I am looking for suggestion on doing Optical Character Recognition. This does not necessarily have to be native Julia (see below). Also I am not looking for a full-on Machine Learnign framework which will recognise images.
I am looking for a library or an external program which if given an image of a typewritten page it will return a scoring value - the higher the score the more readable or more easily recognised is the text.
If this is best implemented usign Kaggle (which I know next to nothing about) I will hoist that aboard.

To explain, I have had a programming exercise in my head for years. Take an A4 typewritten page. Send it through a straight-cut shredder. Take the set of strips you have and scan them as images. Of course as an exercise you can do this virtually. Then combine the strips into an image page, at random. How can we piece together the original typewritten page?
That leads to using optimisations -perhaps a genetic algorithm - to arrange the strips.
Or it maybe that simple brute force is easier - just look at all possible arrangements to the strips.

Perhaps bad form to answer my own question… Tesseract may be what I am looking for

Other suggestions are of course welcomed. (I have searched for this - I just came across Tesseract after I asked on here)

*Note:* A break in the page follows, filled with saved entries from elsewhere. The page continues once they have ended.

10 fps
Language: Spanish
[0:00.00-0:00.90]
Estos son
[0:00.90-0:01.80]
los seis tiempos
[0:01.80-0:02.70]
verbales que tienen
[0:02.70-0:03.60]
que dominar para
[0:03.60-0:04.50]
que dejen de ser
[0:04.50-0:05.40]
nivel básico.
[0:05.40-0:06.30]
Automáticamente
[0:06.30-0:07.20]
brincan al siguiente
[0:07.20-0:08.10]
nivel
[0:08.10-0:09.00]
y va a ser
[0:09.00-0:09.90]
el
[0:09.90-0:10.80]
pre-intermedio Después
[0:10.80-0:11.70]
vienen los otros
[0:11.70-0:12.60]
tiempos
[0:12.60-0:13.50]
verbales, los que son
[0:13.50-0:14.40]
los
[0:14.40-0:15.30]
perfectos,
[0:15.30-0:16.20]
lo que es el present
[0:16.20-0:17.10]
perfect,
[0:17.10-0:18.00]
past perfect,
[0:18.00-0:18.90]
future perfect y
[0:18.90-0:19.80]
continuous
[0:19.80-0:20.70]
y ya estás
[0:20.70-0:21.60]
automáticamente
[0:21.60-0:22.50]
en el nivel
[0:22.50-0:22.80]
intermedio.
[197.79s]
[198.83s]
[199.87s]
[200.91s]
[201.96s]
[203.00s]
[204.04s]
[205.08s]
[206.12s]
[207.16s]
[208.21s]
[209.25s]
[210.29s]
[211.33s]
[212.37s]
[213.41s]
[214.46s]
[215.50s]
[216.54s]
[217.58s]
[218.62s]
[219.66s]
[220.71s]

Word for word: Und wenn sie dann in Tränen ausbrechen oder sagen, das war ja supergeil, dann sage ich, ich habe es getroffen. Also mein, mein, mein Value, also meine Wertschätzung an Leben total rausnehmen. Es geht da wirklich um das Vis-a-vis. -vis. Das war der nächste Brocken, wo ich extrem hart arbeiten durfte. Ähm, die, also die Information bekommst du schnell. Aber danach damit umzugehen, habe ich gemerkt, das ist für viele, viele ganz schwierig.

I wish we could mobilize the community and build in Julia something better and simpler than this new LSTM-based OCR you just posted. Could we build a repo to start mapping out its design? Maybe if I saw its beginnings I could contribute to the completion of it. In any case, I am completing A. Ng’s ML course which teaches OCR on the eleventh week - maybe I could start mapping out the design.


Any progress on this front?

There exists a julia wrapper for tesseract, see https://github.com/leferrad/OCReract.jl.
However, it does not appear to be maintained.